> **TASK OBJECTIVE**:
Within the records below, reproduce without change the lines from the line that has "[5:50.07-5:50.90]" through the line that has "[5:56.74-5:57.57]", and only those.

--- TASK MATERIAL Enclosed Below ---

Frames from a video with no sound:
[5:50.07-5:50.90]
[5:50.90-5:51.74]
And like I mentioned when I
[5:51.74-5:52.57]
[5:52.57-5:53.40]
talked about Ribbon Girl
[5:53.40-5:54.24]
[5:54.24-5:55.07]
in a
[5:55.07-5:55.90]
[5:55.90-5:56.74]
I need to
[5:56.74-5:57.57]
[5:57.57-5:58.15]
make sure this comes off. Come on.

--- End of Enclosed TASK MATERIAL ---
--- TASK MATERIAL Enclosed Below ---

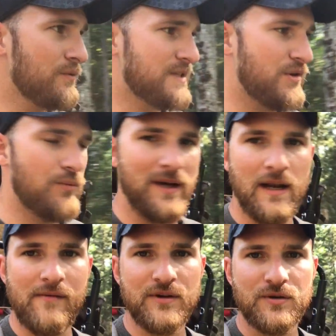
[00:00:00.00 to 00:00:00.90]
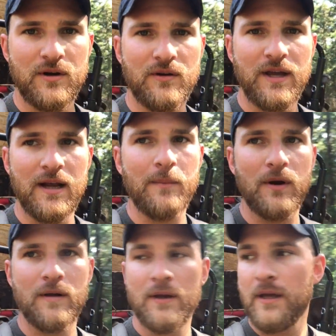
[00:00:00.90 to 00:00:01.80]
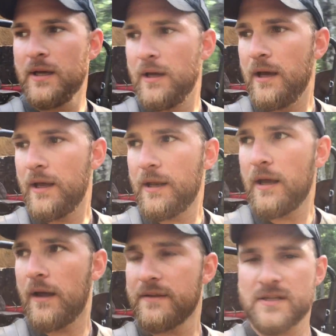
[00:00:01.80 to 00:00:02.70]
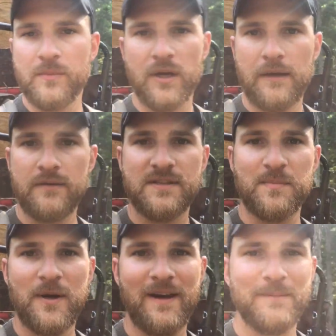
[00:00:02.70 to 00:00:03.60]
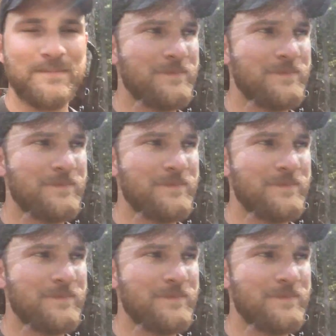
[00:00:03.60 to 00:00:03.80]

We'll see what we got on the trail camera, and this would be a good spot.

--- End of Enclosed TASK MATERIAL ---

> **REPLY**:
[5:50.07-5:50.90]
[5:50.90-5:51.74]
And like I mentioned when I
[5:51.74-5:52.57]
[5:52.57-5:53.40]
talked about Ribbon Girl
[5:53.40-5:54.24]
[5:54.24-5:55.07]
in a
[5:55.07-5:55.90]
[5:55.90-5:56.74]
I need to
[5:56.74-5:57.57]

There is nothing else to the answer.